Scott Pruitt has been in the spotlight for a series of somewhat ridiculous personal expenses (paid by taxpayers) such as “tactical pants” ($3,000), 12 fancy personalized pens ($130 each), a soundproof telephone booth ($43,000), and a 24/7 security detail ($4.6 million) as well as well as first class travel around the world, art leased from the Smithsonian for his office, cheap housing and an all-around lavish lifestyle funded by taxpayers. Even Republicans are questioning Pruitt’s spending habits. “This doesn’t look good,” Senator Lindsey Graham of South Carolina said.

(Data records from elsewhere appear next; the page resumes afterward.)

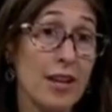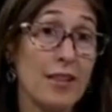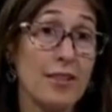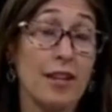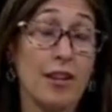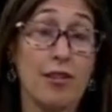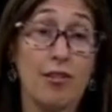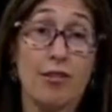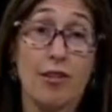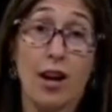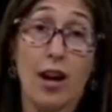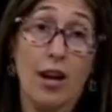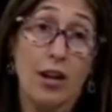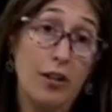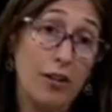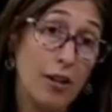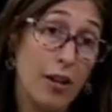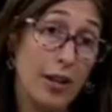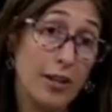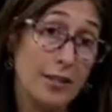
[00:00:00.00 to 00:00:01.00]
They are not
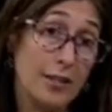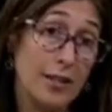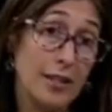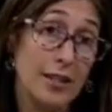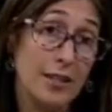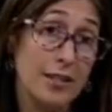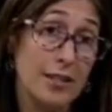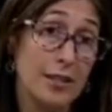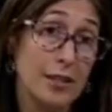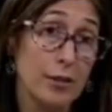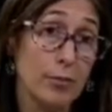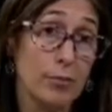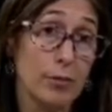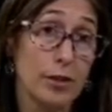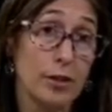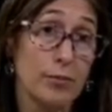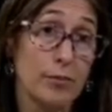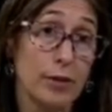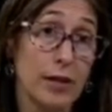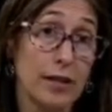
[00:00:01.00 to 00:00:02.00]
crossing into the
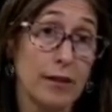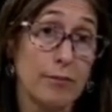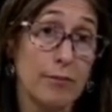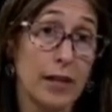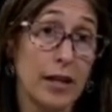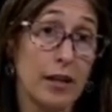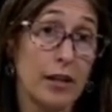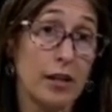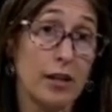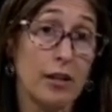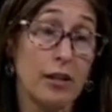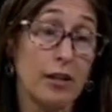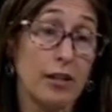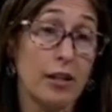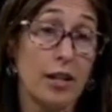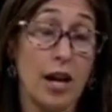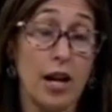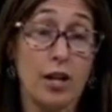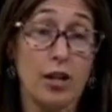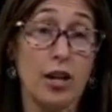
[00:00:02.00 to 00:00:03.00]
blood-brain barrier and
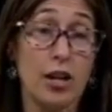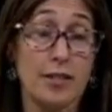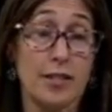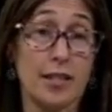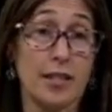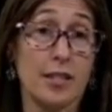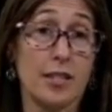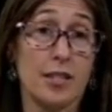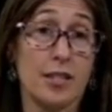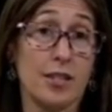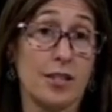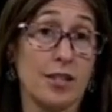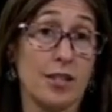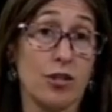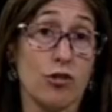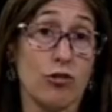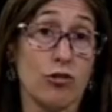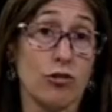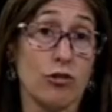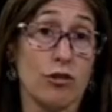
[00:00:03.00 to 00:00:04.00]
not crossing into the
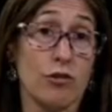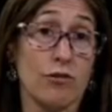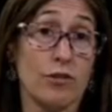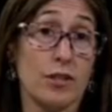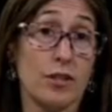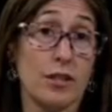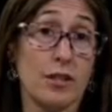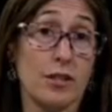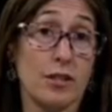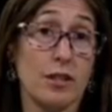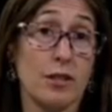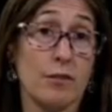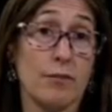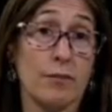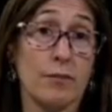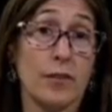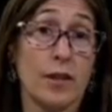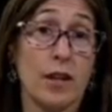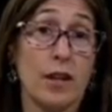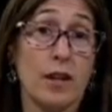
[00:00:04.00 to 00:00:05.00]
central nervous
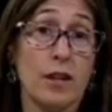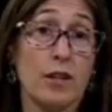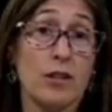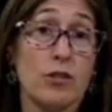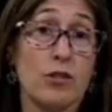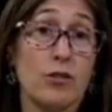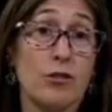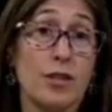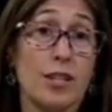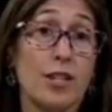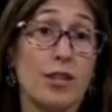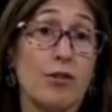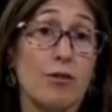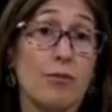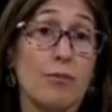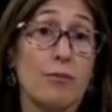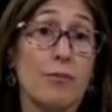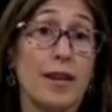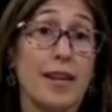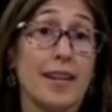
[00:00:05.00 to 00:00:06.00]
system. So they
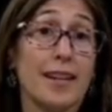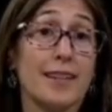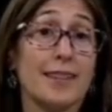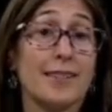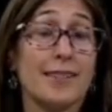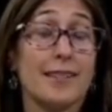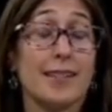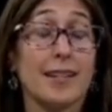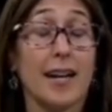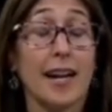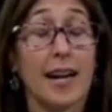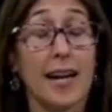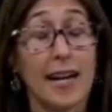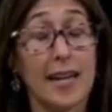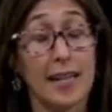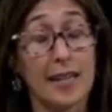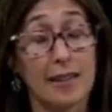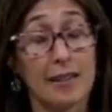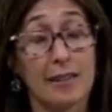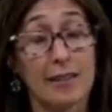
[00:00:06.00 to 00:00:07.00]
don't make us
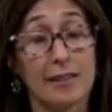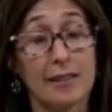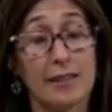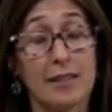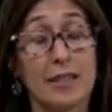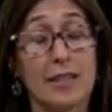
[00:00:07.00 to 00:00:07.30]
tired.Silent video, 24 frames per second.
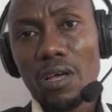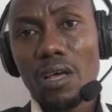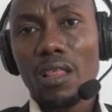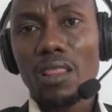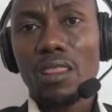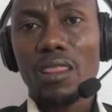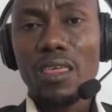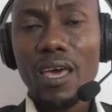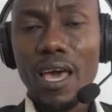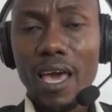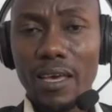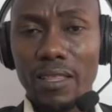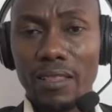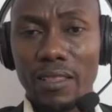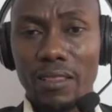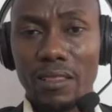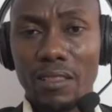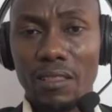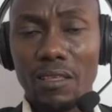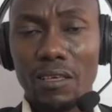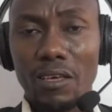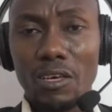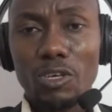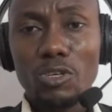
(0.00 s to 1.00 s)
then
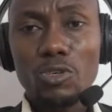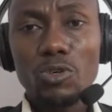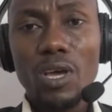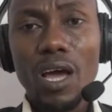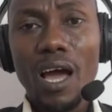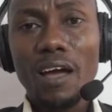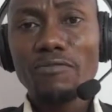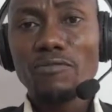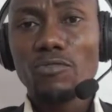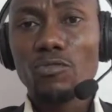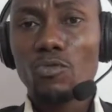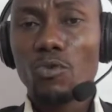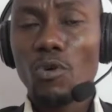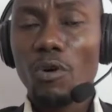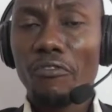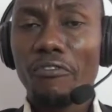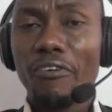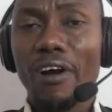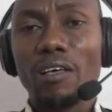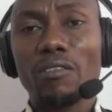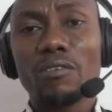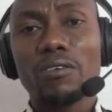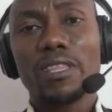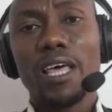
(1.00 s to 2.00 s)
you have to go
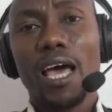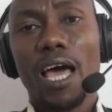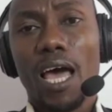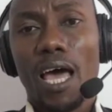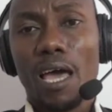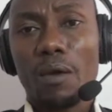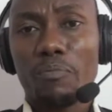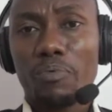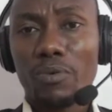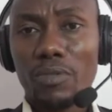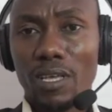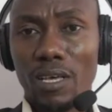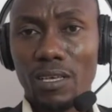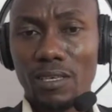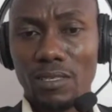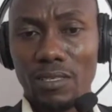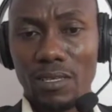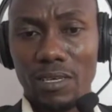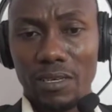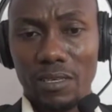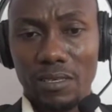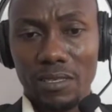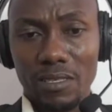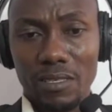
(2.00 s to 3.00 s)
for another
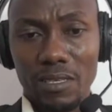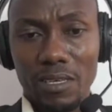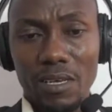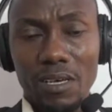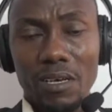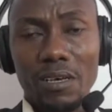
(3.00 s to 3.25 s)
hypothesis,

Despite the many scandals of Pruitt, he remains immune to consequences, mainly because he has been effective in advancing Trump’s environmental agenda. The personal scandals may even serve as a distraction as Pruitt makes enormous changes to U.S. science and environmental policy.
“I think that the scale of impact is pretty extraordinary, with federal regulatory measures that will impact every single person in the United States, when it comes to things like pesticides and toxic chemicals and air pollution and water pollution. The consequences of it are so enormous,” said Eric Lipton, a Pulitzer Prize-winning reporter at the New York Times, who has been following Pruitt’s activities at the EPA.
National Geographic is keeping a running list of the ways Pruitt and Trump are working to damage the environment. Pruitt’s grotesque ethics violations have a financial impact on taxpayers. But behind the scenes, his collaborations with polluters will ultimately have a much more dire impact.